最後に,日産自動車株式会社の太田稔氏が「ダイヤモンド・cBN工具による自動車部品加工技術の展望」と題し,ダイヤモンド・cBN工具のユーザの立場から講演した.自動車部品製造はダイヤモンド・cBN工具の主要なアプリケーション分野であるが,そこでの使用状況,具体的な適用部品から,ダイヤモンド・cBN工具を用いた最新加工技術,そしてこれら工具への期待にわたって総括された.世界的に見ると自動車の普及拡大は今後も見込まれ,自動車と工具の生産高推移は同様の傾向にあることから,自動車産業はダイヤモンド・cBN工具の市場拡大が期待できる分野の一つとの判断が示された.そして,自動車業界では高能率加工を実現する加工技術の開発が着実に進められており,その中でダイヤモンド・cBN工具の役割が大きいことが指摘された.今後使用されるエンジン材料の変化予測で非鉄合金の割合が増えることから,ダイヤモンド・cBN工具の利用がさらに進むとされる一方で,電気・燃料電池自動車の普及動向によってはその分野への適応性を見越して準備しておくことも必要とのことであった.

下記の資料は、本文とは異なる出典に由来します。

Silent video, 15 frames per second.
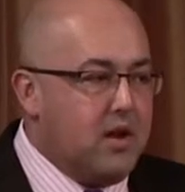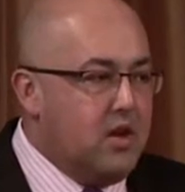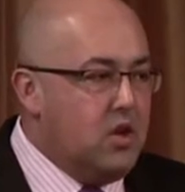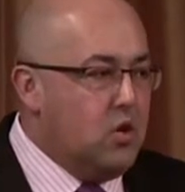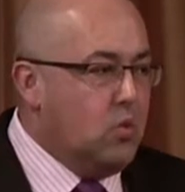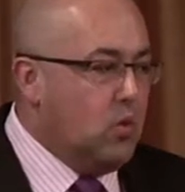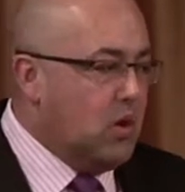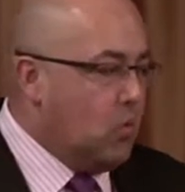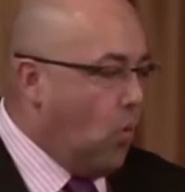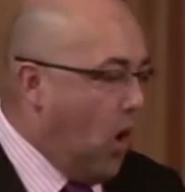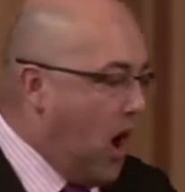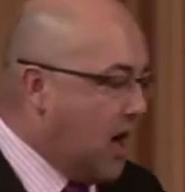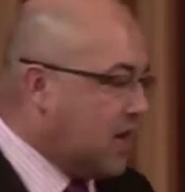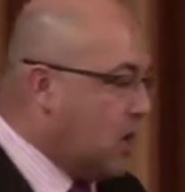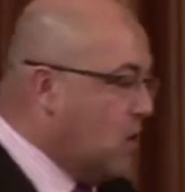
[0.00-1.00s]
you would
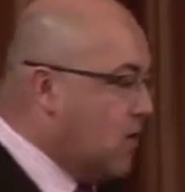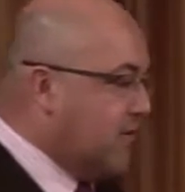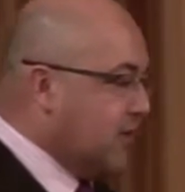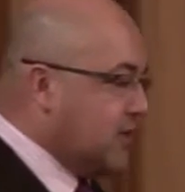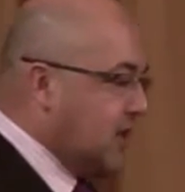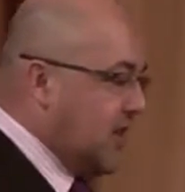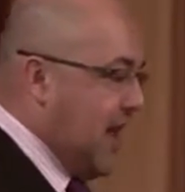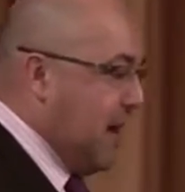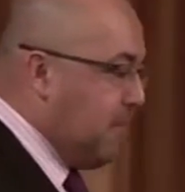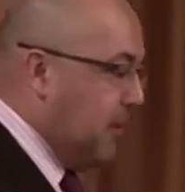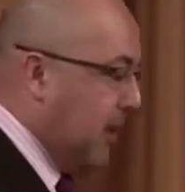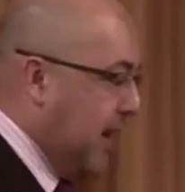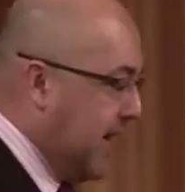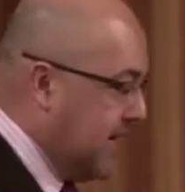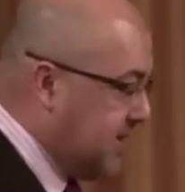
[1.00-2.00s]
walk over to that
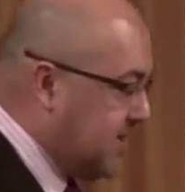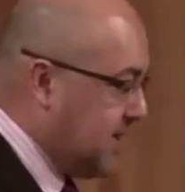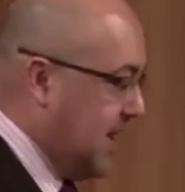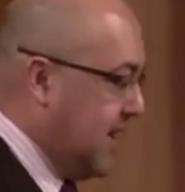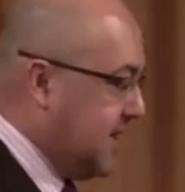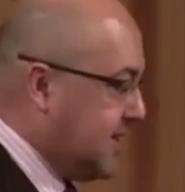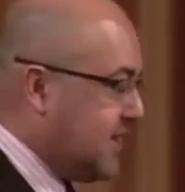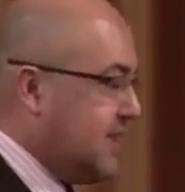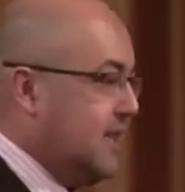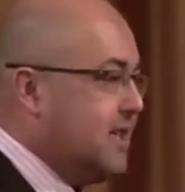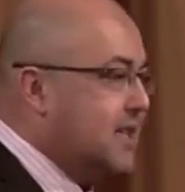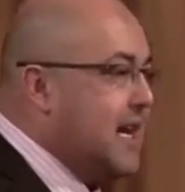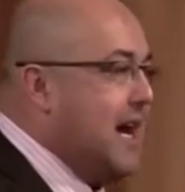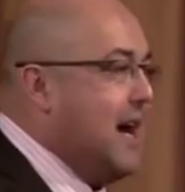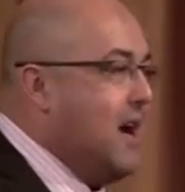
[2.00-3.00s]
place and
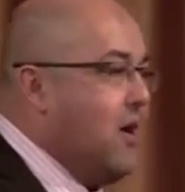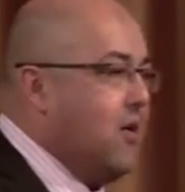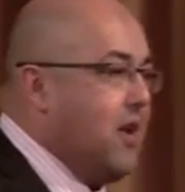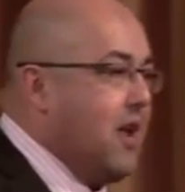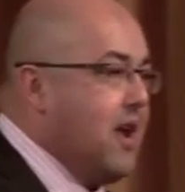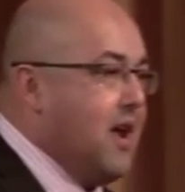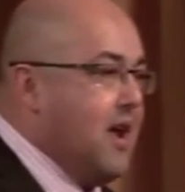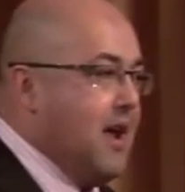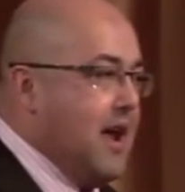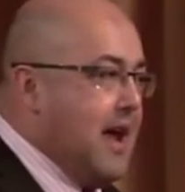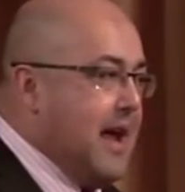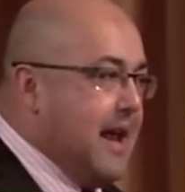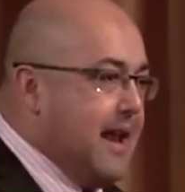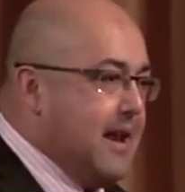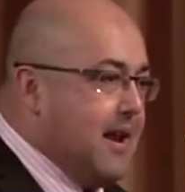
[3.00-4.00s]
sit down
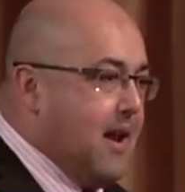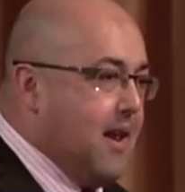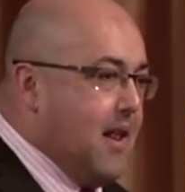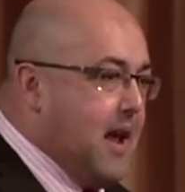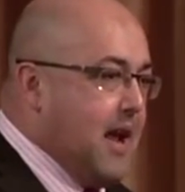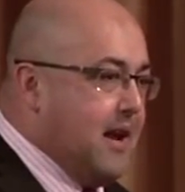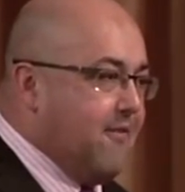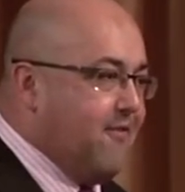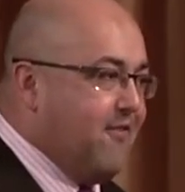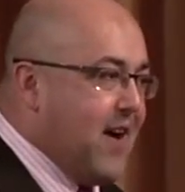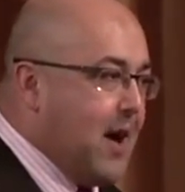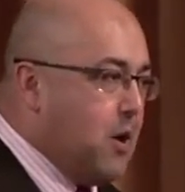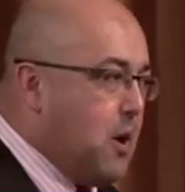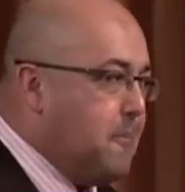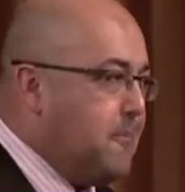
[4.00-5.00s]
and
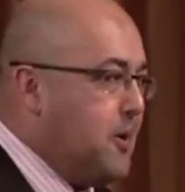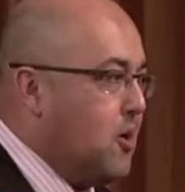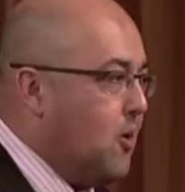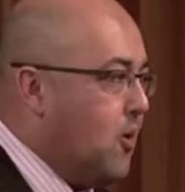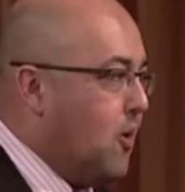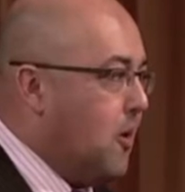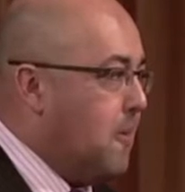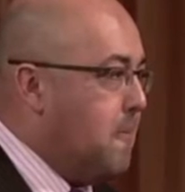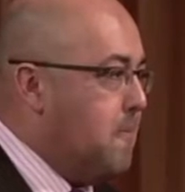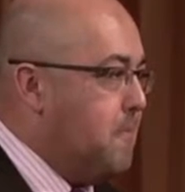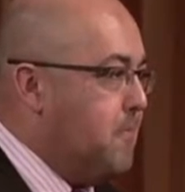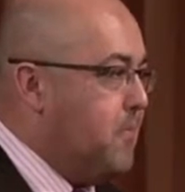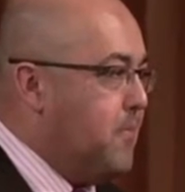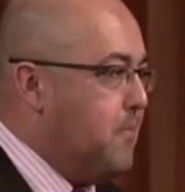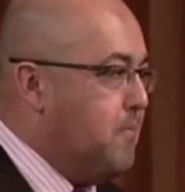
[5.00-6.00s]
fire up your
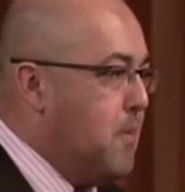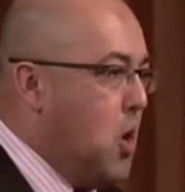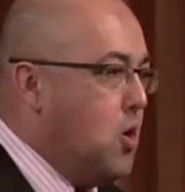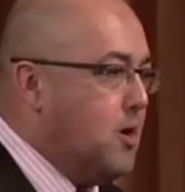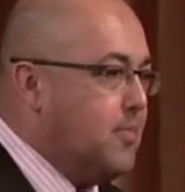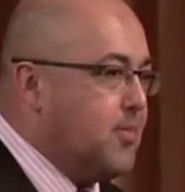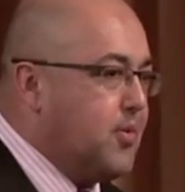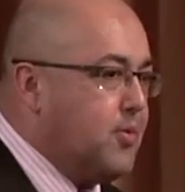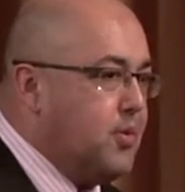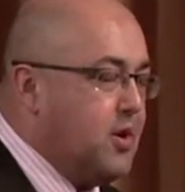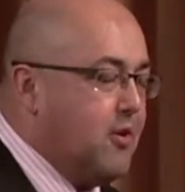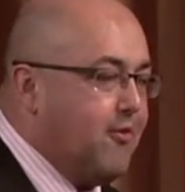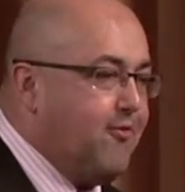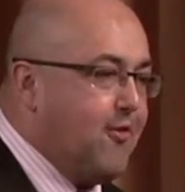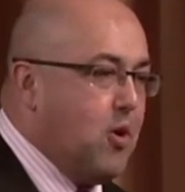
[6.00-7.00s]
modem through
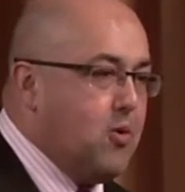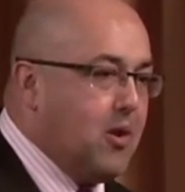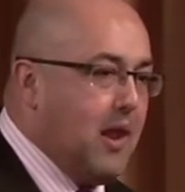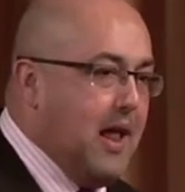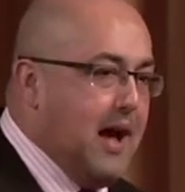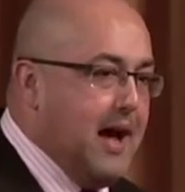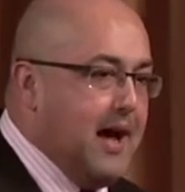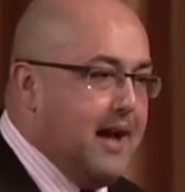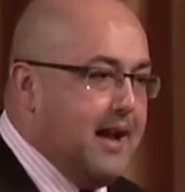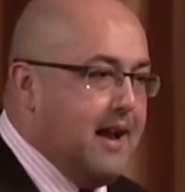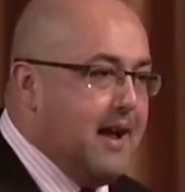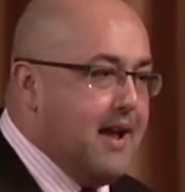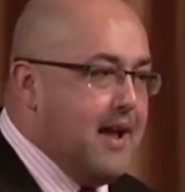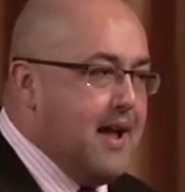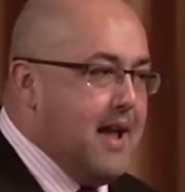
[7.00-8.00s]
your phone
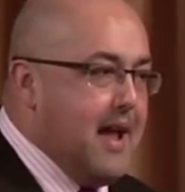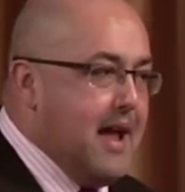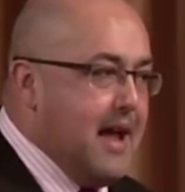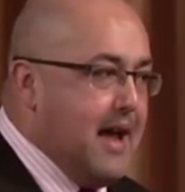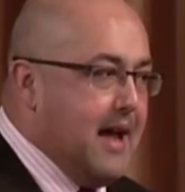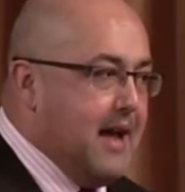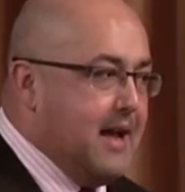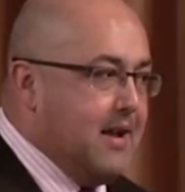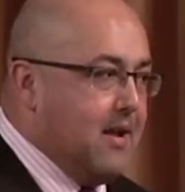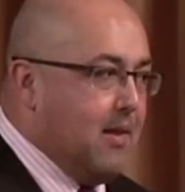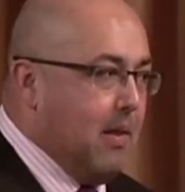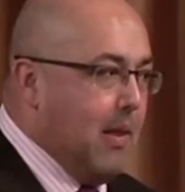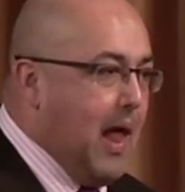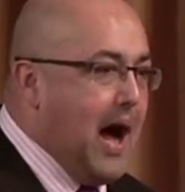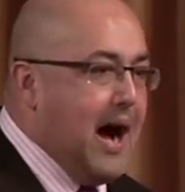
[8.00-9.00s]
line
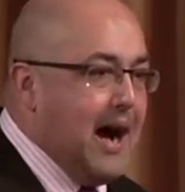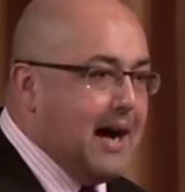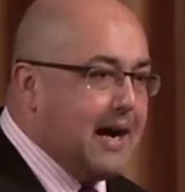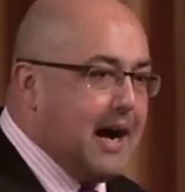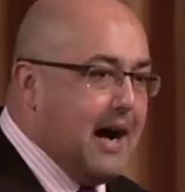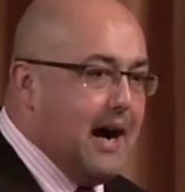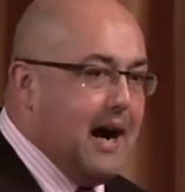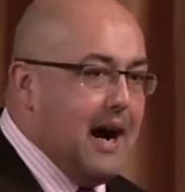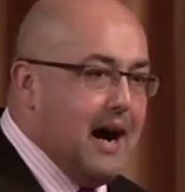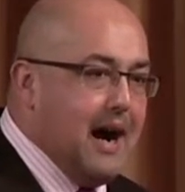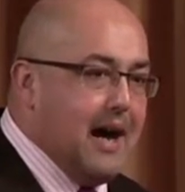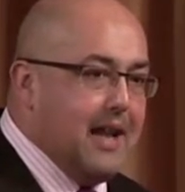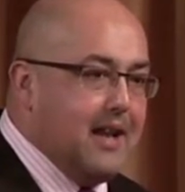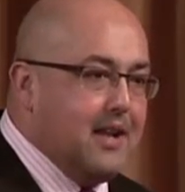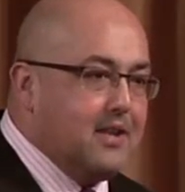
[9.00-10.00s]
and log
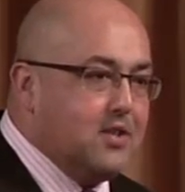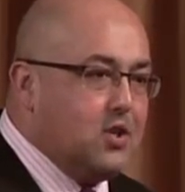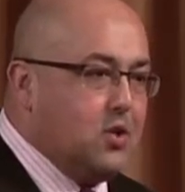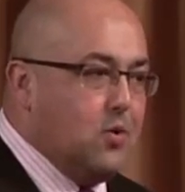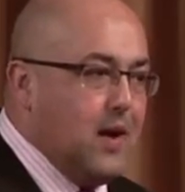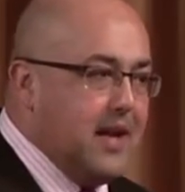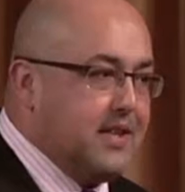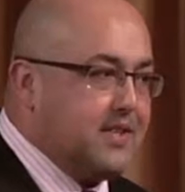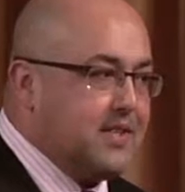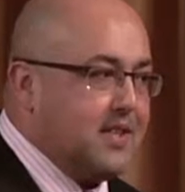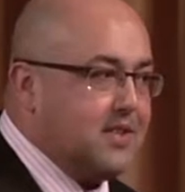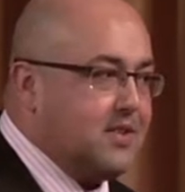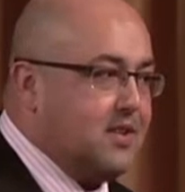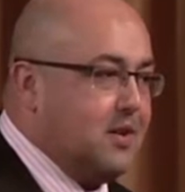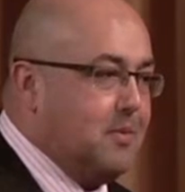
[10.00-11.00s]
on to a
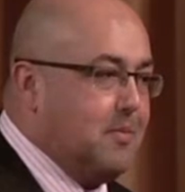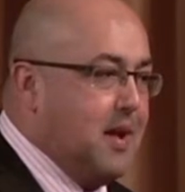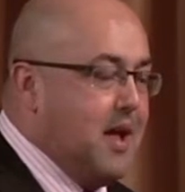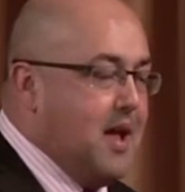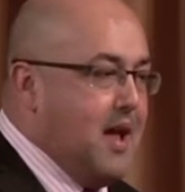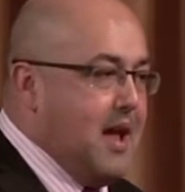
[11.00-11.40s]
system.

講演の後,懇親会が開かれ,講演会出席者の半数以上,31名により講師4名を交えて意見交換や議論が続けられた.出席者の多さから,工具への関心は依然として高いこと,そして一見成熟しているような分野でも着実な進展がなされていることを再認識させられた有意義な研究会であった.最後に,講演を快諾いただいた講師の先生方に厚くお礼申し上げます.